Hepimiz ayağa kalktık ardından da Rıza Albaya selam verip hazırlanmak için toplantı odasından çıktık ve mühimmat odasına gittik.


Hazırlanmadan önce herkes ailesi ile konuştu sevdiklerinden helallik istedi ardından da seri bir şekilde hazırlanmaya başladık.


Son hazırlıklarımızı kontrol ettik her şeyimizin tamam olduğuna kanaat getirince odadan çıkıp helikopter alanına gittik. Bütün tim hazır olda Rıza Albayı beklemeye başladık, beş dakika sonra da Rıza Albay geldi ve konuşmaya başladı bizde hazır olda onu dinlemeye başladık.


"Helikopter sizi köye varmadan bırakacak, sizler orada teröristleri bekleyeceksiniz sakın unutmayın o şerefsizler köye bir adım bile yaklaşmayacak. Yolunuz açık olsun, Allah yardımcınız olsun!"


" SAĞOL!"


"Gölge timi helikoptere bin."


Tim helikoptere bindikten sonra tam bende helikoptere binecektim ki Rıza Albayın bana seslenmesi ile yanına gittim. Ben yanına gidince bir anda bana sarıldı böyle bir şey beklemediğim için şaşırdım.

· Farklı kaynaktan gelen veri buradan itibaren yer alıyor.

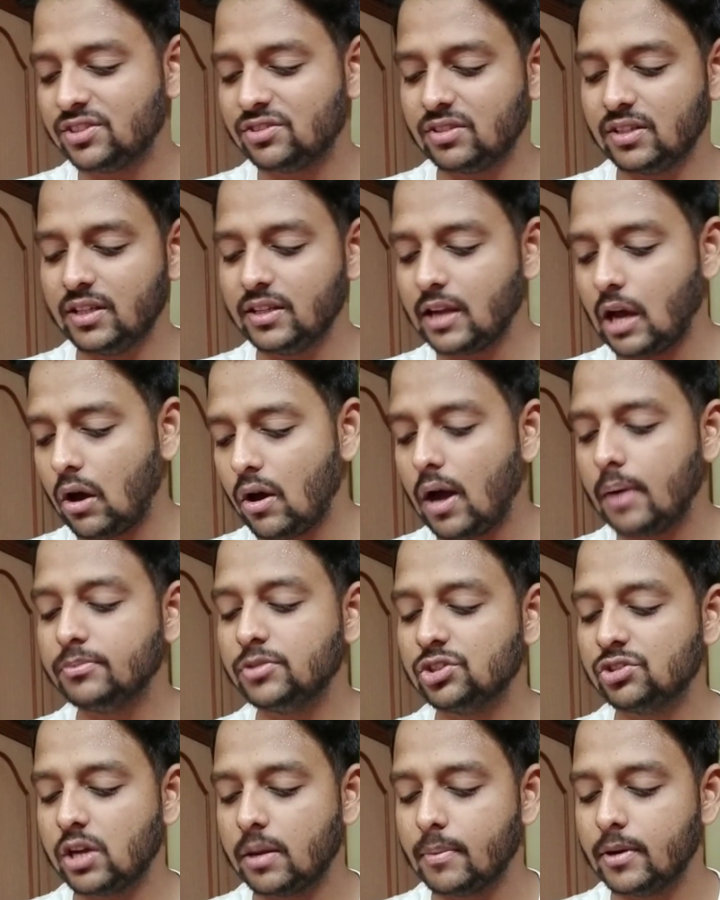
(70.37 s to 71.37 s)
See, now I'm
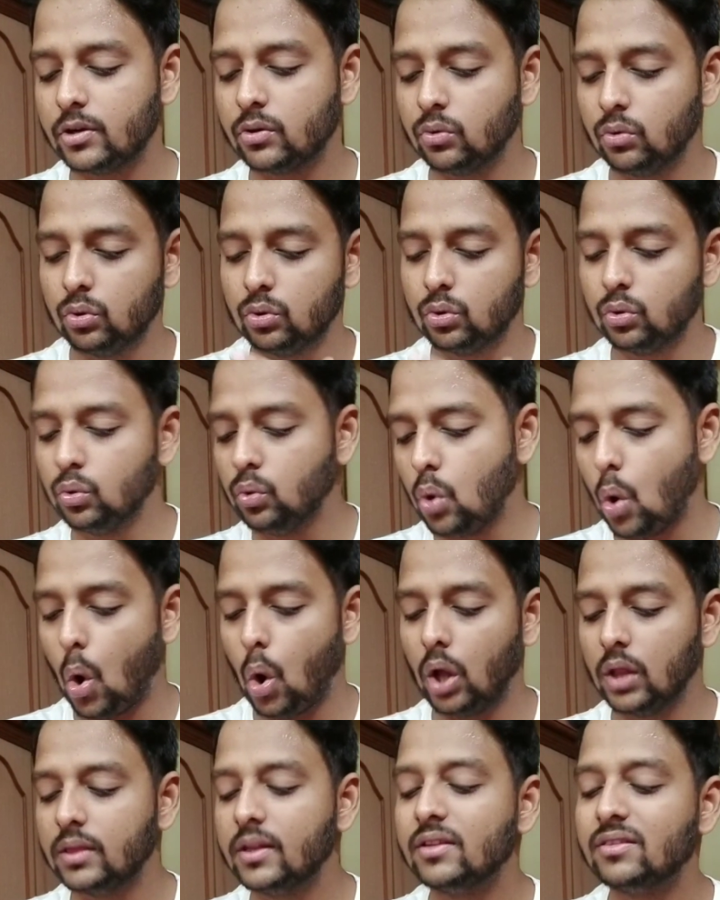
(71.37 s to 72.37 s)
just able to do
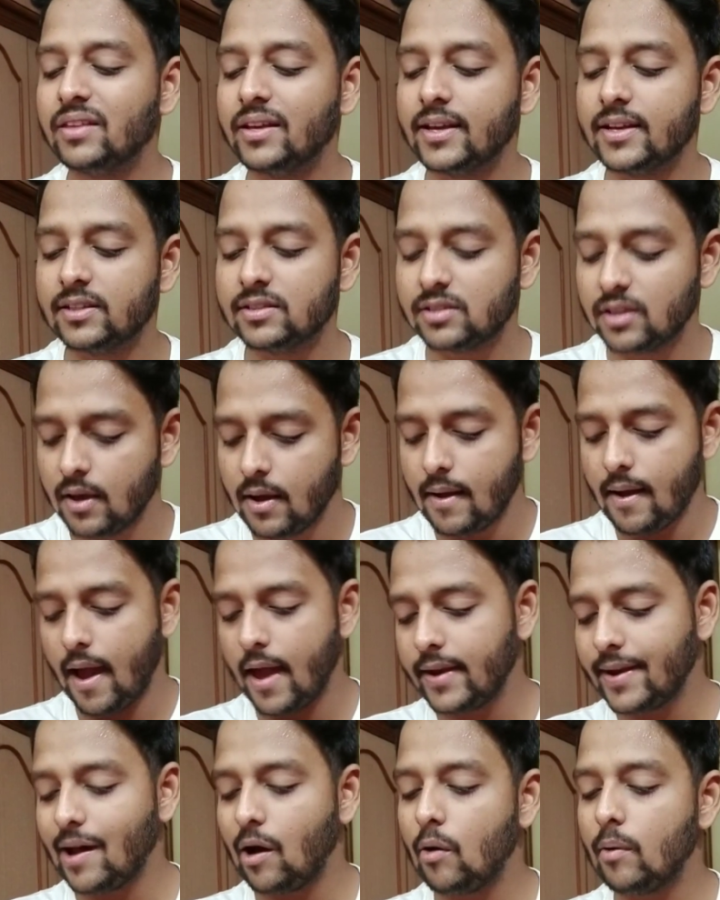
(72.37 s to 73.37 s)
all the things,
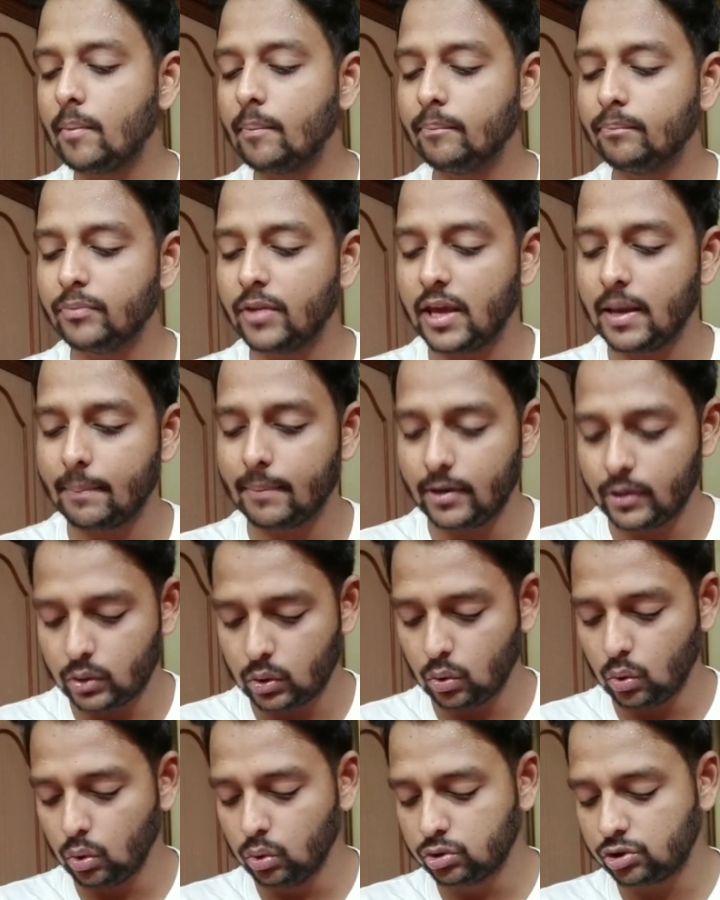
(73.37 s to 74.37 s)
and now I'm able
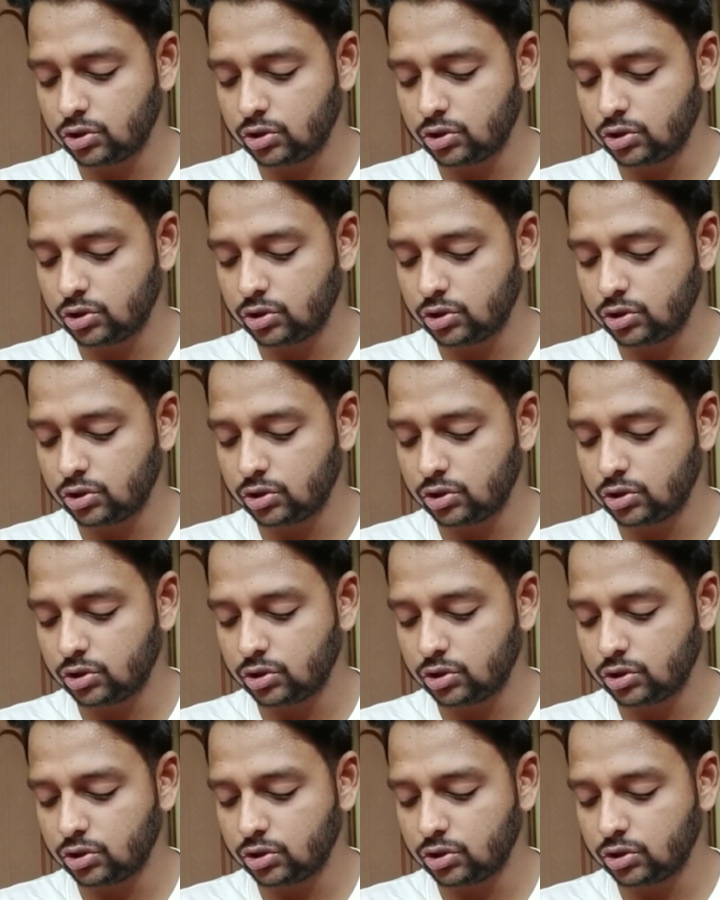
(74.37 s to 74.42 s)
to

"Savaş , evlat kendine çok dikkat et ne senin ne de timden birinin burnu bile kanamayacak anlaştık mı? Ayrıca geri döndüğünde seninle konuşmamız gerekenler var, Allaha emanet olun."


Şaşkınlığımdan kurtuldum ve Rıza Albaya tekrar selam verip helikoptere bindim, benim binmem ile helikopter havalandı.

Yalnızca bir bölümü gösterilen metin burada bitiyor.